Thank you, Designer! I'll be sure to keep this in mind when I am out shooting portraiture.


----------



## KmH (Dec 31, 2013)

Moved out of the Photography Beginners' Forum.

The Canon EF 50 mm f/1,8 II is a consumer grade lens that delivers garbage bokeh because of it's amazingly poor build quality.
Though the background is blurred from a shallow DoF, the quality of that blur - the bokeh - sucks with that lens.
A big part of the problem with the jittery, nervous looking, 5 sided bokeh the lens produces is the low number of lens aperture blades (5), and the aperture blade straightness and sharp edges.

IMO, the Canon 50 mm f/1.8 II is not a lens suitable for making client photographs.


----------



## NedM (Dec 31, 2013)

KmH said:


> Moved out of the Photography Beginners' Forum.
> 
> The Canon EF 50 mm f/1,8 II is a consumer grade lens that delivers garbage bokeh because of it's amazingly poor build quality.
> Though the background is blurred from a shallow DoF, the quality of that blur - the bokeh - sucks with that lens.
> ...



Your opinion matters, thank you for your input.
Which lens do you believe to be suitable for making client photographs?


----------



## ronlane (Dec 31, 2013)

85mm f/1.8, 100mm, 135mm, 70-200mm f/2.8 (mayb f/4 also) and the 24-70mm f/2.8 are all popular lenses.

The most popular are the 85mm and the 70-200mm


----------



## NedM (Dec 31, 2013)

ronlane said:


> 85mm f/1.8, 100mm, 135mm, 70-200mm f/2.8 (mayb f/4 also) and the 24-70mm f/2.8 are all popular lenses.
> 
> The most popular are the 85mm and the 70-200mm



I suppose since I have a crop sensor camera with my 50mm, I won't be needing an 85mm anytime soon. 
Although, I am working on getting an 70-200mm.


----------



## ronlane (Dec 31, 2013)

NedM said:


> ronlane said:
> 
> 
> > 85mm f/1.8, 100mm, 135mm, 70-200mm f/2.8 (mayb f/4 also) and the 24-70mm f/2.8 are all popular lenses.
> ...



No, the 85mm with a crop sensor is a great length for portraits. All the ones I've listed work well and are popular with crop and full frame.


----------



## orljustin (Jan 1, 2014)

NedM said:


> Every now and then I receive a lot of portraiture sessions from clients........
> 
> Would increasing my f-stop number gradually cause the image to be sharper?
> I don't quite understand the concept between the f-stop and how it affects my sharpness in an image.
> ...



How do you have a photography business, doing 'a lot of portrait sessions' and not know what changing your aperture does?   Weird.


----------



## KmH (Jan 1, 2014)

ronlane said:


> NedM said:
> 
> 
> > ronlane said:
> ...


I agree completely with Ron.
When I still had the studio open I rarely used a 50 mm lens to make portrait shots and mostly used 135 mm to 200 mm focal lengths. For some groups I used 300 mm.

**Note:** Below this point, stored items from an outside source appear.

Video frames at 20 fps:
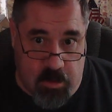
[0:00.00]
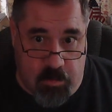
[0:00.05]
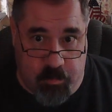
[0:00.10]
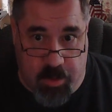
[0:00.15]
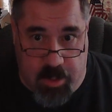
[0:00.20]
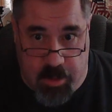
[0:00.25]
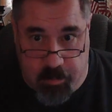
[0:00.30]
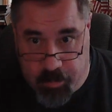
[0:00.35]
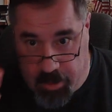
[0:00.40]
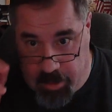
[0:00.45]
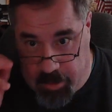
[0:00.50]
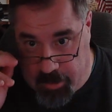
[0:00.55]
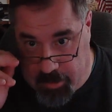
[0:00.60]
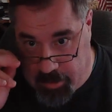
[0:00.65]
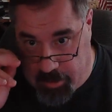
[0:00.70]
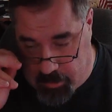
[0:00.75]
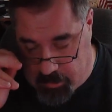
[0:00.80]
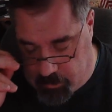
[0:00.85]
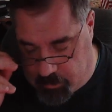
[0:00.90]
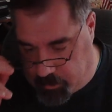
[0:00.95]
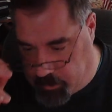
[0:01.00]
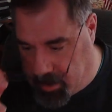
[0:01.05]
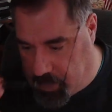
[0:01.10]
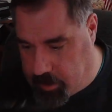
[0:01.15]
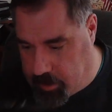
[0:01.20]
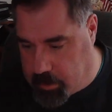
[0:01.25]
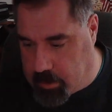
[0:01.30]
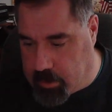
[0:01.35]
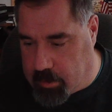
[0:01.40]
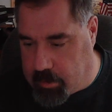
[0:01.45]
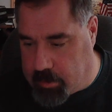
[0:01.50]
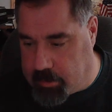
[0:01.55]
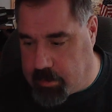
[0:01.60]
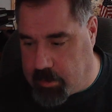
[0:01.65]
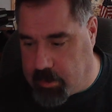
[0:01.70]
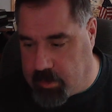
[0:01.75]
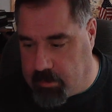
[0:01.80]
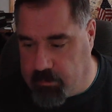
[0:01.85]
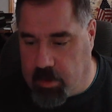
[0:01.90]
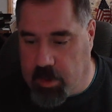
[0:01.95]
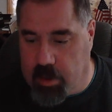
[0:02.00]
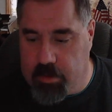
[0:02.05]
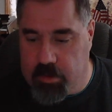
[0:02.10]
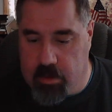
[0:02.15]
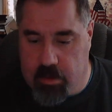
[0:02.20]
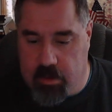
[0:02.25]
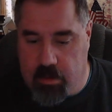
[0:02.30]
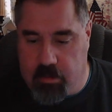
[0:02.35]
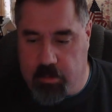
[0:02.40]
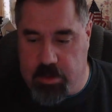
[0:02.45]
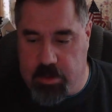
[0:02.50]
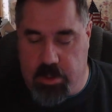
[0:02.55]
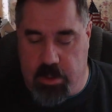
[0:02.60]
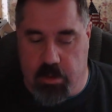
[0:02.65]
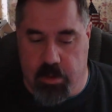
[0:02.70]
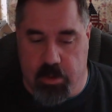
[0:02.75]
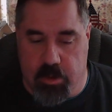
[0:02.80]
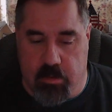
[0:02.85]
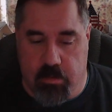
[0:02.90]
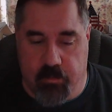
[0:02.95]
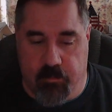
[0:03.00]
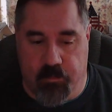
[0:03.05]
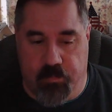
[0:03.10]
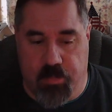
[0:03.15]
made of other material.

I used the longer focal lengths for a couple of reasons.
A primary reason was clients are more relaxed with the camera being further away, and well outside what they perceive as their personal space.
Reason 2 relates to DoF, and from your post about photographing star trails it's apparent you don't yet understand DoF.
DoF is likely the single most difficult technical aspect of doing photography new photographers have trouble coming to grips with.

A 50mm lens on a crop sensor (1.6x) camera, with its aperture set to f/4 and the point of focus at 10 feet ha s total DoF of 1.84 feet.
A 100mm lens on a crop sensor (1.6x) camera, with its aperture set to f/4 and the point of focus at 20 feet has total DoF of 1.83 feet. Pretty close to exactly the same total DoF as above.

Since focal length doubled from 50 mm to 100 mm, to keep the same subject scale in the image frame the camera has to be 2x further away from the subject.
Plus, blurred background elements are magnified by the 100 mm focal length when compared to the 50 mm focal length, making the blurred background the 100 mm lens produced look more blurred but it really isn't.

The apparent blurrier background the longer focal length provides explains my reason #2 above.


----------



## NedM (Jan 2, 2014)

orljustin said:


> NedM said:
> 
> 
> > Every now and then I receive a lot of portraiture sessions from clients........
> ...



I've been able to cope with what I know.


----------